Pour le fidèle au cinéma si singulier de Cassavetes, Meurtre d’un bookmaker chinois peut se révéler tout d’abord un peu déconcertant. Si l’on retrouve dès les premiers plans, en cut brutal et dans cette prise de vue sur une cage d’escalier si caractéristique l’univers du cinéaste, la mise en place du récit et sa tonalité générale tranchent avec sa filmographie précédente. Presque atone, déglacée de l’hystérie, du bruit et de la fureur antérieurs, l’atmosphère confine au recueillement. C’est d’autant plus singulier que le récit s’articule autour de deux pôles censément cinégéniques : la boite de strip-tease et le film noir. Mais la première, probablement la plus low cost de la west coast, suscite davantage la tendresse et la pitié que l’excitation, tandis que l’intrigue criminelle obligeant Cosmo à tuer pour effacer ses dettes de jeu va se résumer par un lent et serein adieu au monde.

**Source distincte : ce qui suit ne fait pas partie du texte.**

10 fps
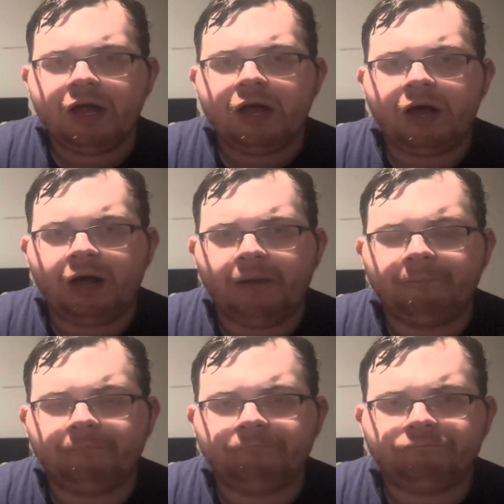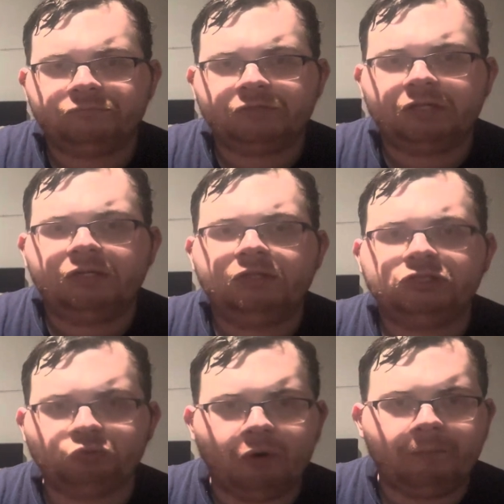
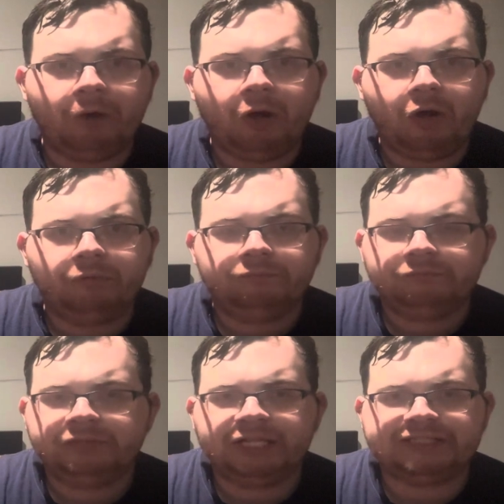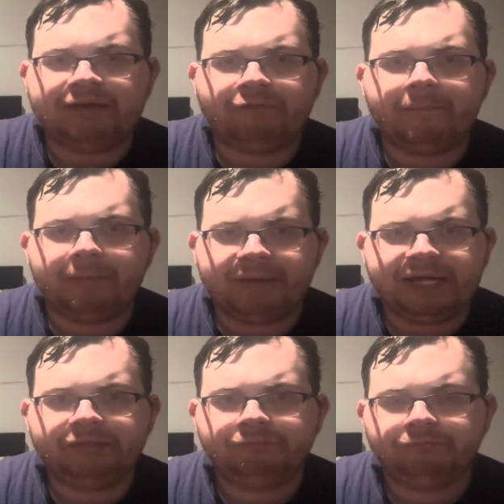Storm ball that's ever been
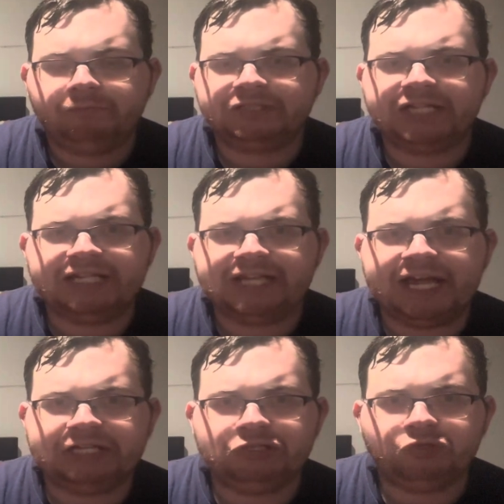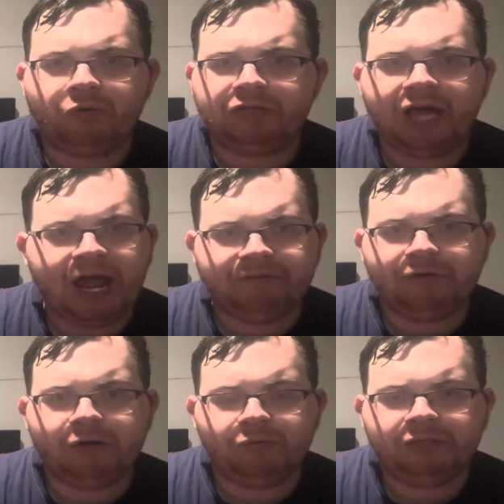made, besides the IQ Tour, the High
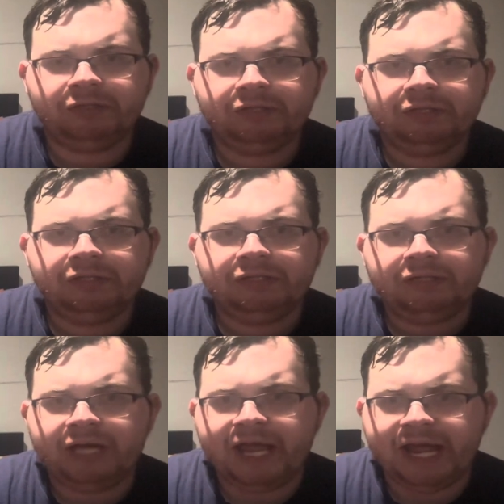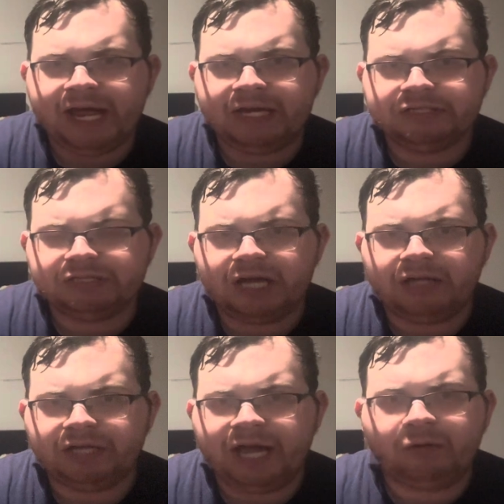Road, and
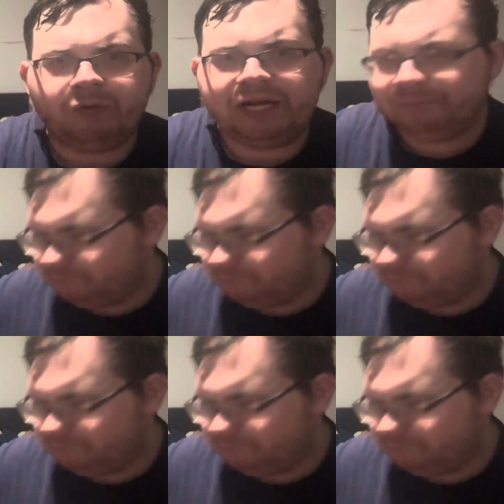the Idol one.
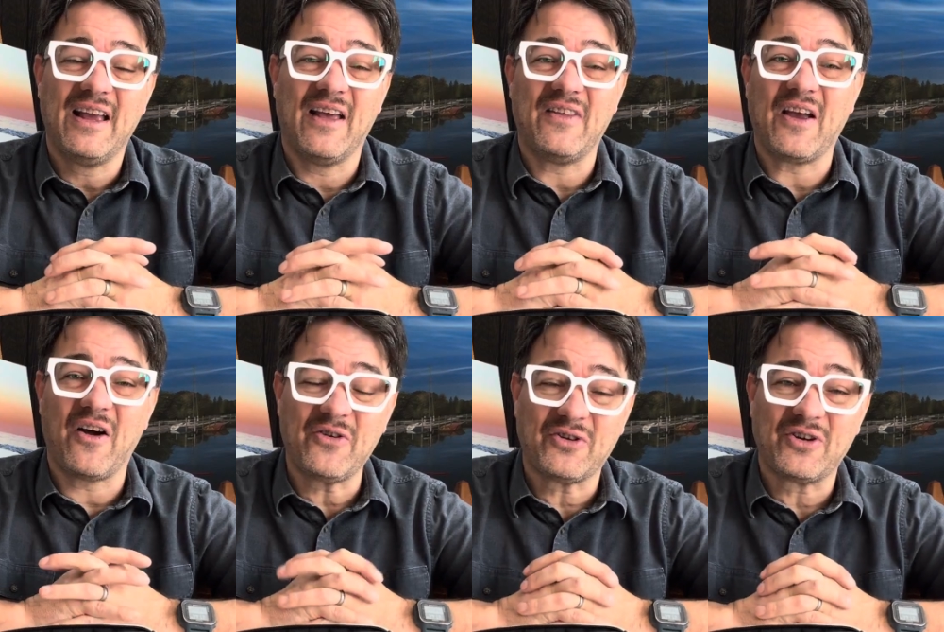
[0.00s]
And the
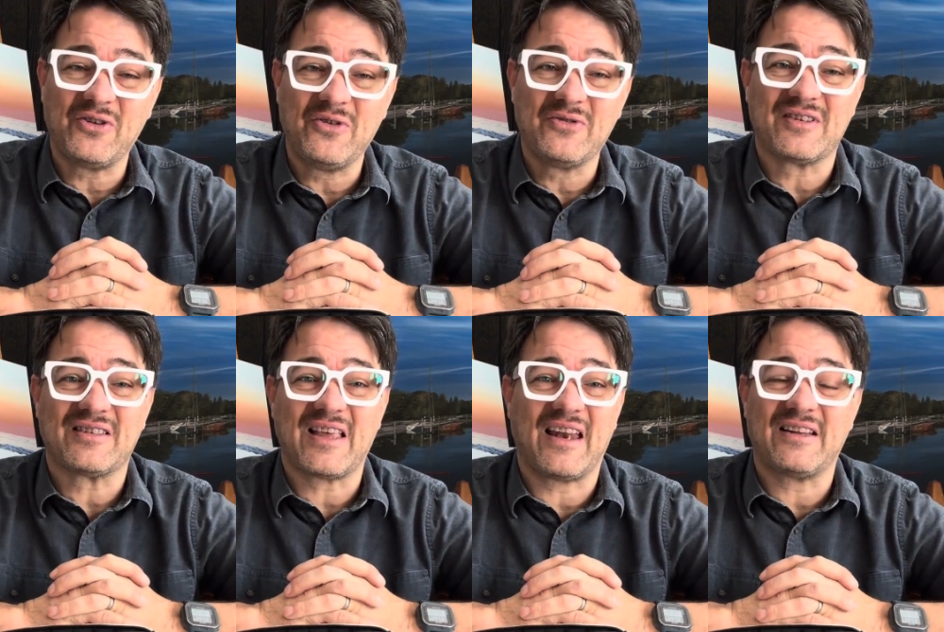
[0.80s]
other good news
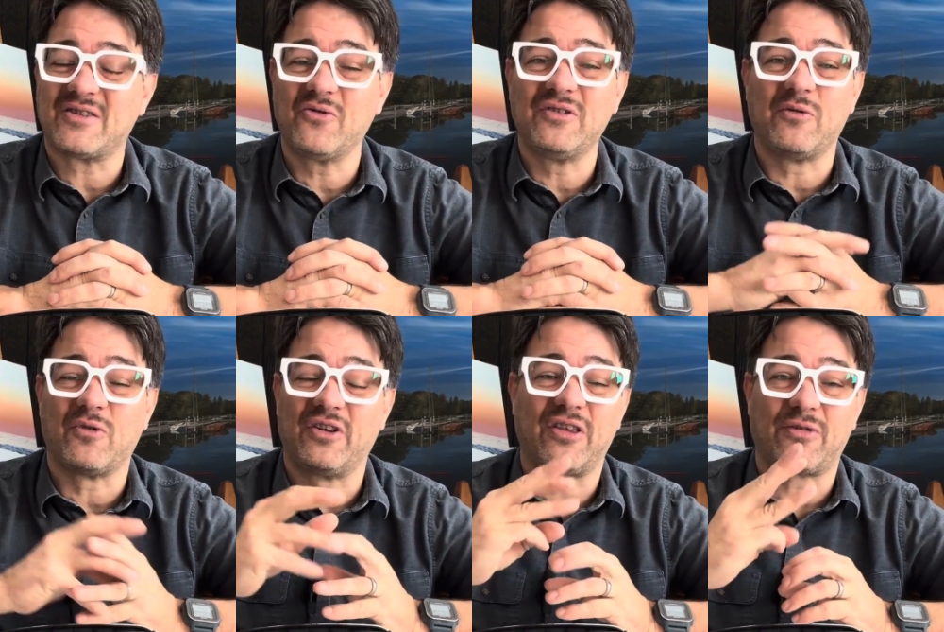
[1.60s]
is that it's only
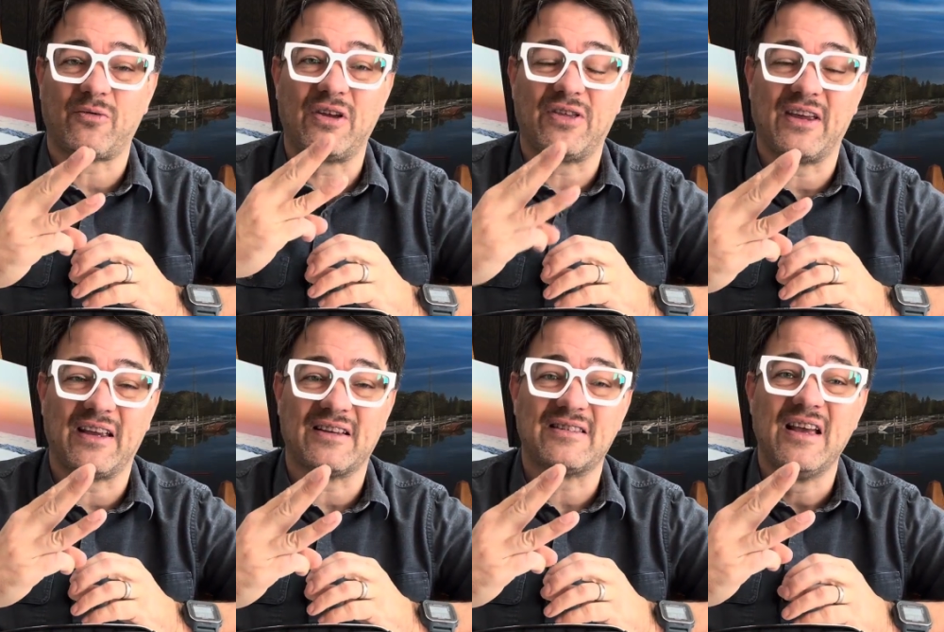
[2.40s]
really 3
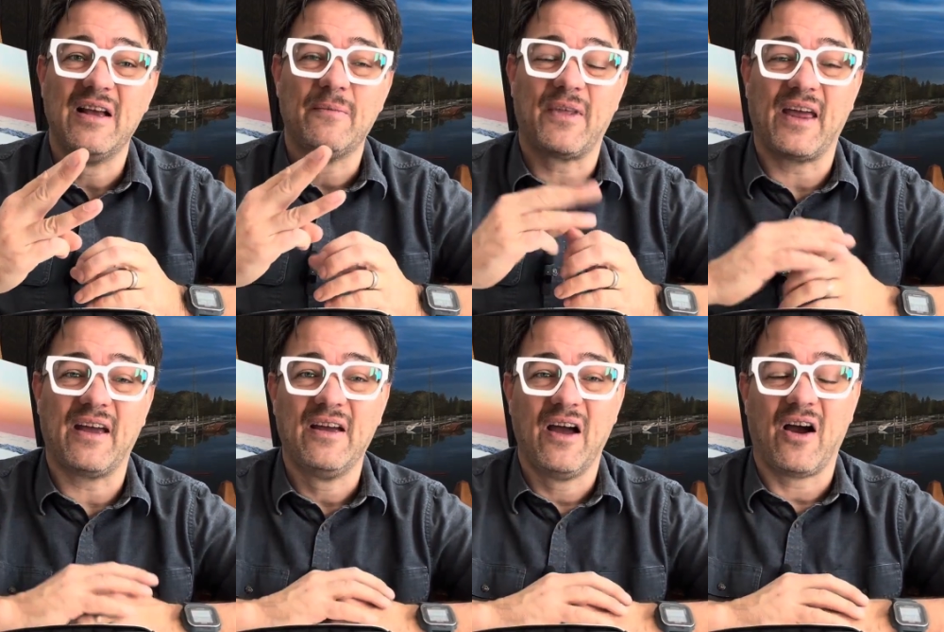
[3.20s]
things that
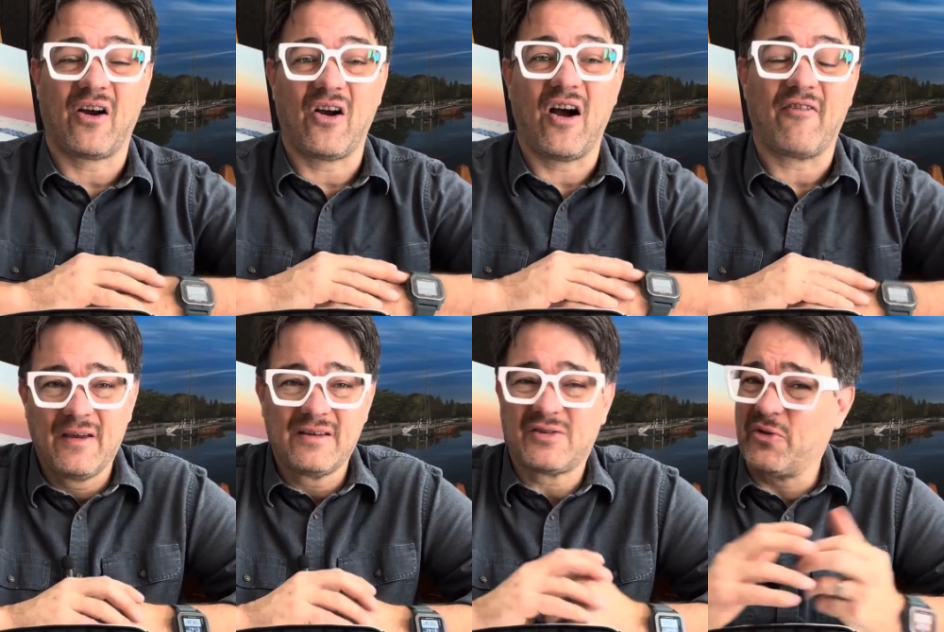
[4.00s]
are off.
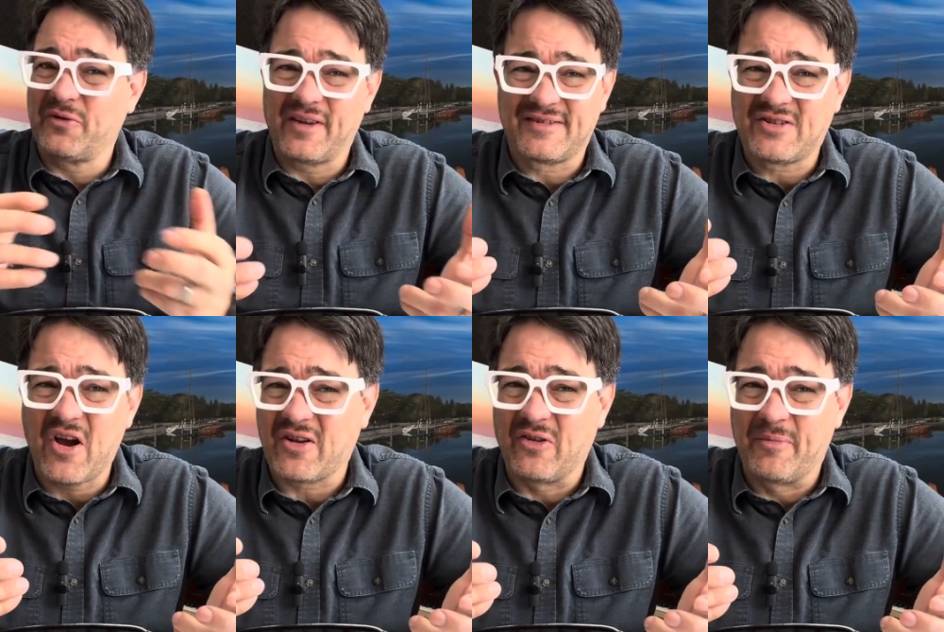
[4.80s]
So let's
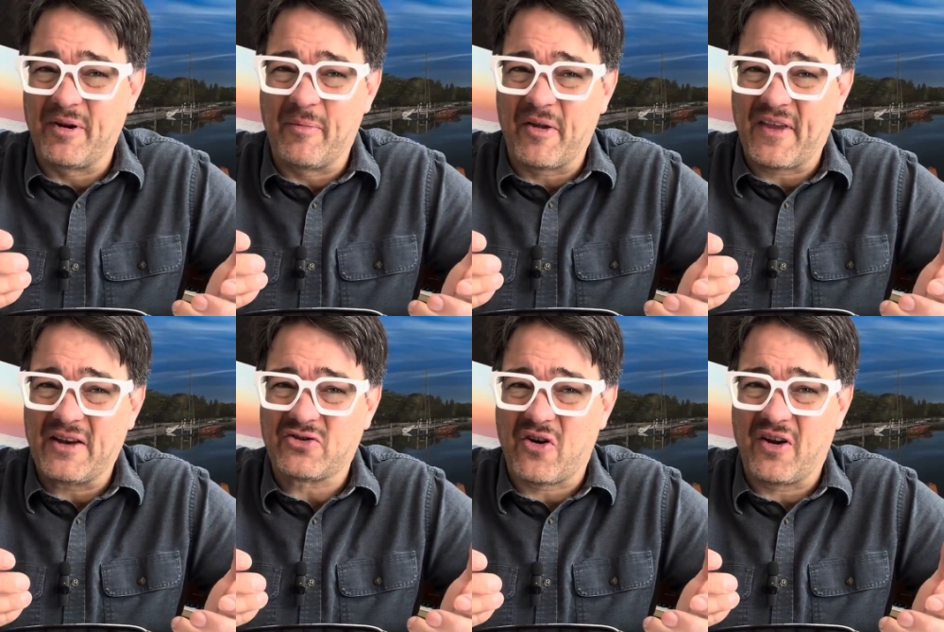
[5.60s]
talk a little bit about
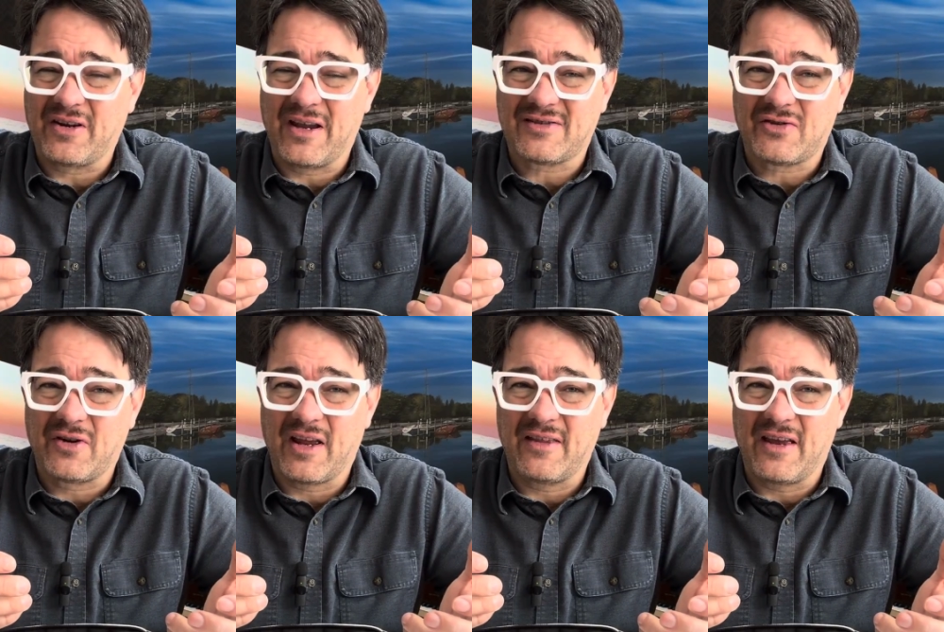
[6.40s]
that drawing
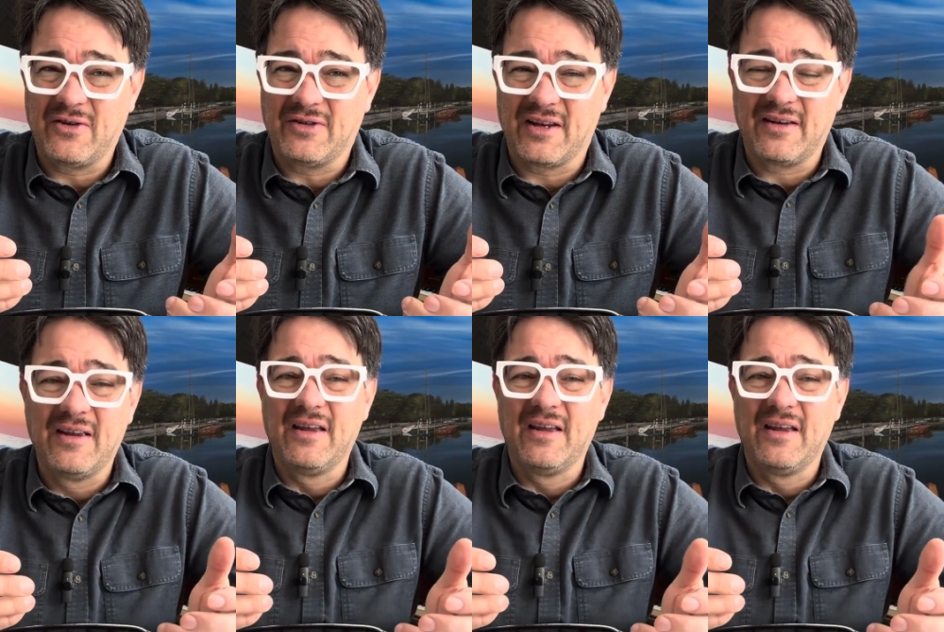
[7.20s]
yesterday that you did.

Cassavetes, comme à son habitude, ne lâche pas une seconde son protagoniste, et obtient de son comédien des miracles. Gazzara compose un personnage aussi touchant que fragile, se parant, en quelque situation que ce soit, d’un maîtrise affichée qui fait de lui, où qu’il soit, un patron, même dans les situations les plus humiliantes. Dépouillé au jeu, tabassé dans une impasse, il ne quitte jamais sa posture patriarcale, sourire et clope aux lèvres,
Le propos du film n’est pas tant le contrat qu’on contraint Cosmo à remplir que de voir surgir, ou plutôt se maintenir, son humanité face à l’adversité. Les parallèles sont nombreux avec Une femme sous influence ou Opening Night : il s’agit de radiographier la solitude et les attaches d’un être en proie au doute et à la perte. La famille de Cosmo, c’est son club, et aussi minable soit-il, il aime à en crever Mr. Sophistication et ses girls, tout comme Cassavetes qui prend son temps pour les filmer, avec empathie et tendresse.
[Spoils]
Dans cet univers où rien ne fonctionne vraiment, l’ironie veut que seul le meurtre éponyme sera efficient, et qu’il entrainera à sa suite l’écroulement de tout ce fragile château de carte qu’était la vie de Cosmo. Le parcours qu’est le récit est ainsi un adieu au monde, sans larmes, et avec le souci permanent de continuer à prodiguer sa bonne parole. A mesure qu’il avance, une balle dans le ventre, le double langage contamine toutes ses interventions, et ce qu’il dit du spectacle est bien entendu à prendre comme une épitaphe personnelle.
The show must go on, dit-il en substance… et le cinéaste d’emmener son personnage mourir debout, dans un dénouement suspendu, comme toujours dans ses films, sur ce trottoir originel, le flanc en sang, avec cet infime sourire dans lequel se loge tout le secret de l’humanité.